In this notebook we will examine the relationship between a population, a method for selecting a sample from the populations, and the resulting sample.
When we are in the situation where we have data from the population of interest, then we can directly examine the population distribution and parameters. In many situations we do not have the population and must work with a sample. Our goal in this case is to make inferences about the population. In this notebook, we will use the restaurant inspections as an example of a population and draw samples from the populations to figure out how we might use the sample for making inferences about the population.
import os
from IPython.display import display, Latex, Markdown
import pandas as pd
import numpy as np
import matplotlib.pyplot as plt
import seaborn as sns
%matplotlib inline
sns.set_context("talk")
Recall that we have an administrative data set that contains inspection scores for all restauarants in San Francisco over a three year period. Many restaurants have more than one inspection a year. If our population is restaurants, then we will want to focus on one set of scores. Let's choose one inspection score per restaurant from 2016.
Below, we read in the data, examine a few results, and create our population of restaurant inspection scores in 2016.
dsDir = "data/"
ins = pd.read_csv("data/inspections.csv")
ins.head(10)
ins.tail(10)
We select one score per restaurant in 2016.
ins['new_date'] = ins['date'].apply(lambda d: pd.datetime.strptime(str(d),'%Y%m%d'))
ins['year'] = ins['new_date'].apply(lambda d: d.year)
ins = ins[ins['year']==2016].groupby('business_id').last().copy()
print("Number of Restaurants:", len(ins))
ins.head(10)
ins.tail(10)
Let's look at the distribution of inspections scores for the restaurant population.
scoreCts = ins['score'].value_counts().sort_index()
scoreCts
Notice that scores are integer values and for this population they range between 52 and 100. There are no restaurants with a score of 95, 97, or 99. We make a bar plot (rather than a histogram) so that we can see all of the possible values for inspection score for the restaurants.
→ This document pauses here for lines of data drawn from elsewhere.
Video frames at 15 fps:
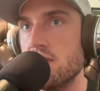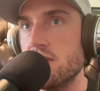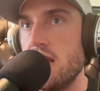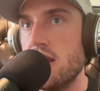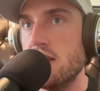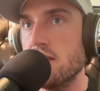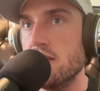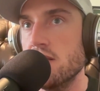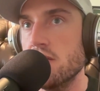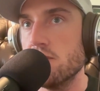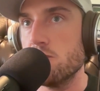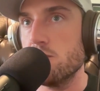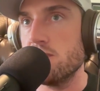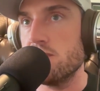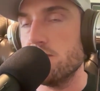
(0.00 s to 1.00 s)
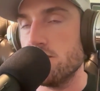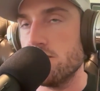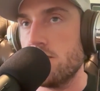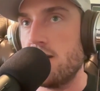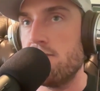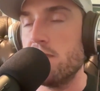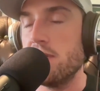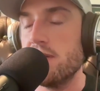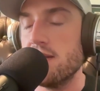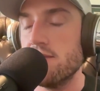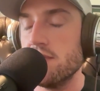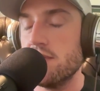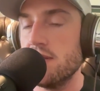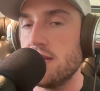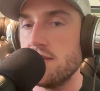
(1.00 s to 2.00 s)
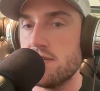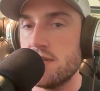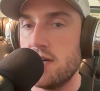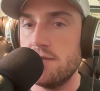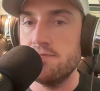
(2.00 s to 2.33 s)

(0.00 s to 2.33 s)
and switch their software and everything. So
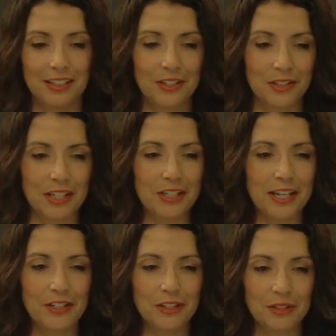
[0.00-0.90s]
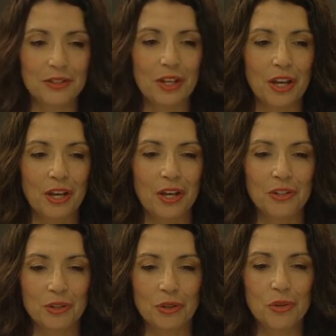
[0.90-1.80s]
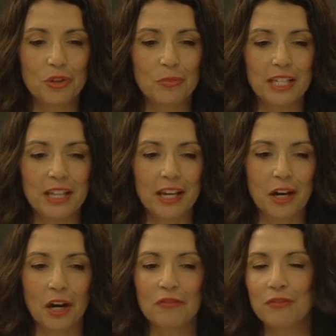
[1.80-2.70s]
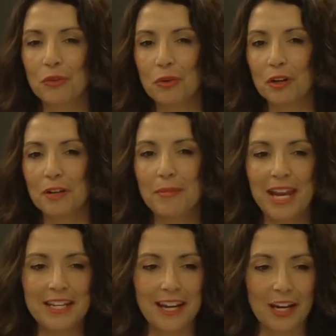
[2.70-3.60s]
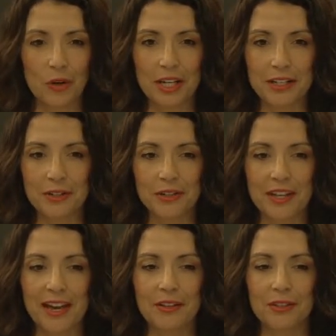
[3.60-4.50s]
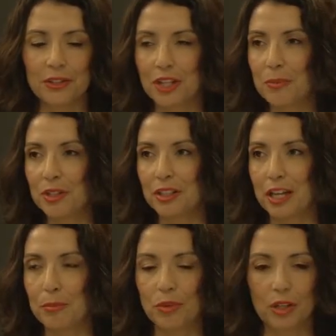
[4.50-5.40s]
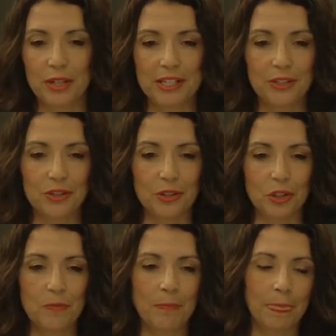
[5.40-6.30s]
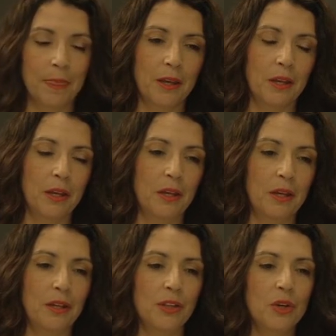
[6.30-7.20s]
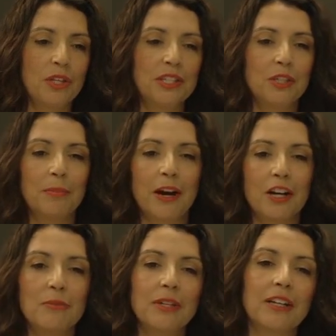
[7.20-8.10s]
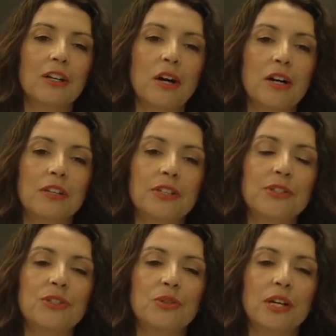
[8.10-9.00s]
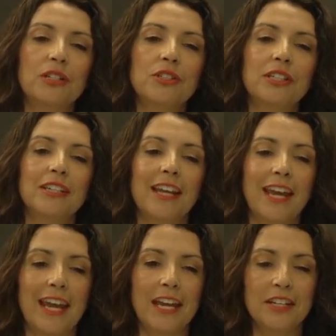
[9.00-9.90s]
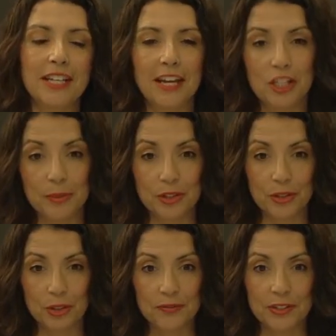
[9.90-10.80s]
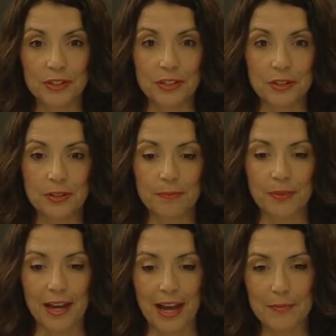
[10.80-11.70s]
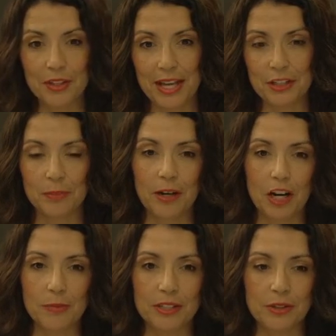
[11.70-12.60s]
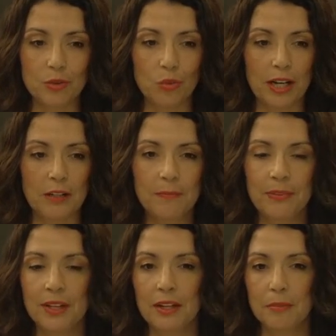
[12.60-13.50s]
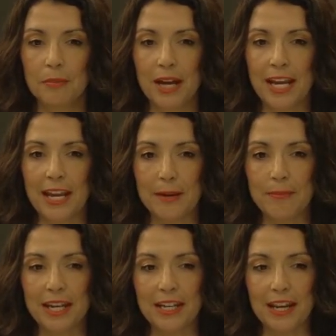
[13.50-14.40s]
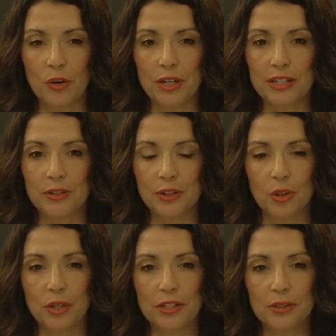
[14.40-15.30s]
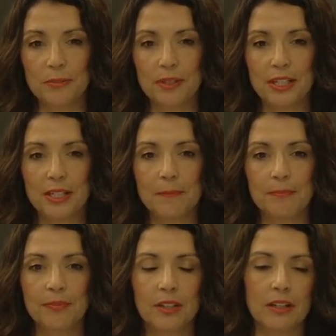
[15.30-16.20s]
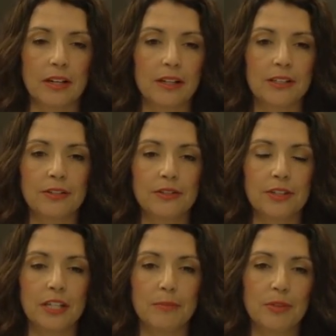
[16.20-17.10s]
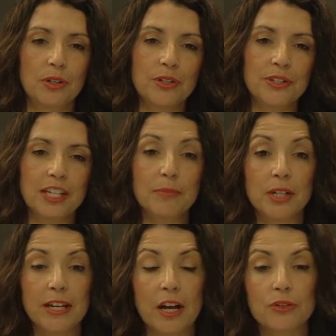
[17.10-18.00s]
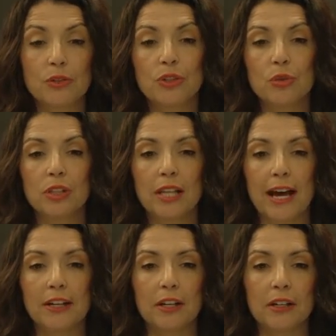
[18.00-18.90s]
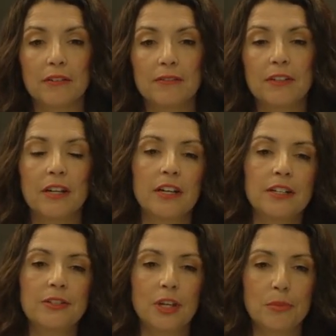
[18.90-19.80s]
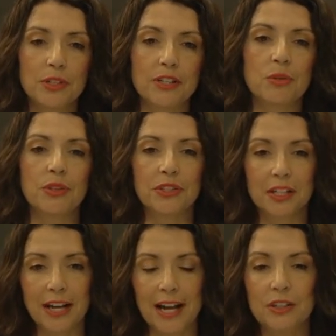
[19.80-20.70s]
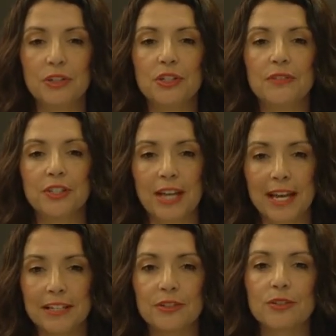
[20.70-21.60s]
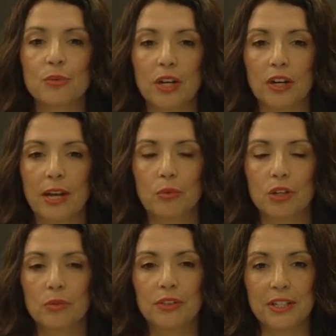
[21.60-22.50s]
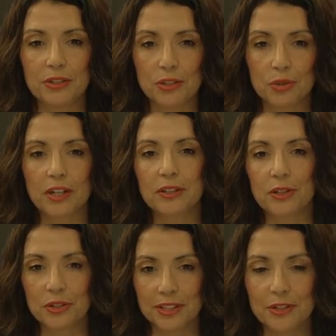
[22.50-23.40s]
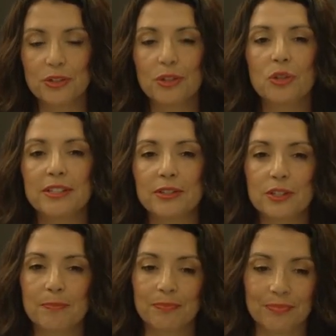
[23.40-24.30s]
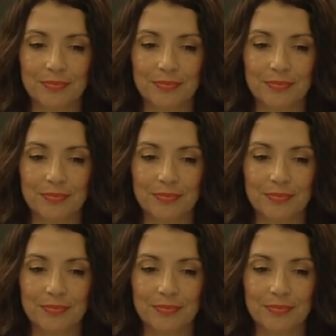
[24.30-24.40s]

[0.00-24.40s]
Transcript: citations. So those would be like our 4 main areas that the subject librarians do. They're in the department called Instruction and Engagement Services. I'm in that department as well. My main areas are going to be, nursing, but I also do a lot of subjects within the College of Science where I work with the instructors and the students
plt.bar(scoreCts.index.values, scoreCts.values)
plt.xlabel('Restaurant score')
plt.ylabel('Frequency')
#plt.savefig("barplot_counts.pdf")
plt.show()
Ideally, we want percentages on the y axis. This will it easier for us to compare the population distribution with the distribution of a sample and the probability distribution of a random draw from the population.
100 * scoreCts/scoreCts.sum()
We could have normaized the counts to begin with as follows.
scoreCts = 100 * ins['score'].value_counts(normalize = True).sort_index()
scoreCts
plt.bar(scoreCts.index.values, scoreCts)
plt.xlabel('Restaurant score')
plt.ylabel('Percent')
#plt.savefig("barplot_percent.pdf")
plt.show()
We can examine simple summaries of the population distribution such as the average inspection score and the standard deviation of the inspection score.
Below we show that the sample average can be computed as a weighted average of the unique values in the population, where the weight for an inspection score is the proportion of restaurants with that score. That is,
$$\large \texttt{Population Average} = \frac{1}{N} \sum_{i=1}^N x_i, $$where $x_i$ is the score for restaurant $i$, for $i=1, \ldots, N$.
Suppose there are $m$ unique values for the score, for $j = 1, \ldots, m$. Then, we can equivalently express the population average as
$$\large \texttt{Population Average} = \sum_{j=1}^m v_j \times p_j, $$where $p_j$ is the proportion of the population with score $v_j$.
print("The population average is: ", ins['score'].mean() )
print("Another way to compute this is as a weighted sum: ",
(scoreCts.index.values * scoreCts / 100).sum())
The standard deviation (SD) of the scores is a measure of the typical deviations of an inspection score from the population mean. It is also called the root mean square error about the mean. This alternative name tells us how to compute the SD.
$$\large \texttt{Standard Deviation} = \sqrt{\sum_{i=1}^m \left(v_j - \texttt{Pop Avg} \right)^2 p_j} $$Working from the inside outward, we see that we are examining the error about the mean (the loss), squaring it, taking the mean, and then the square root.
The std
function performs this computation for us.
print("The population SD is: ", ins['score'].std())
The population of restaurants in 2016 in San Francisco have an average inspection score of 90 with a SD of 8.3.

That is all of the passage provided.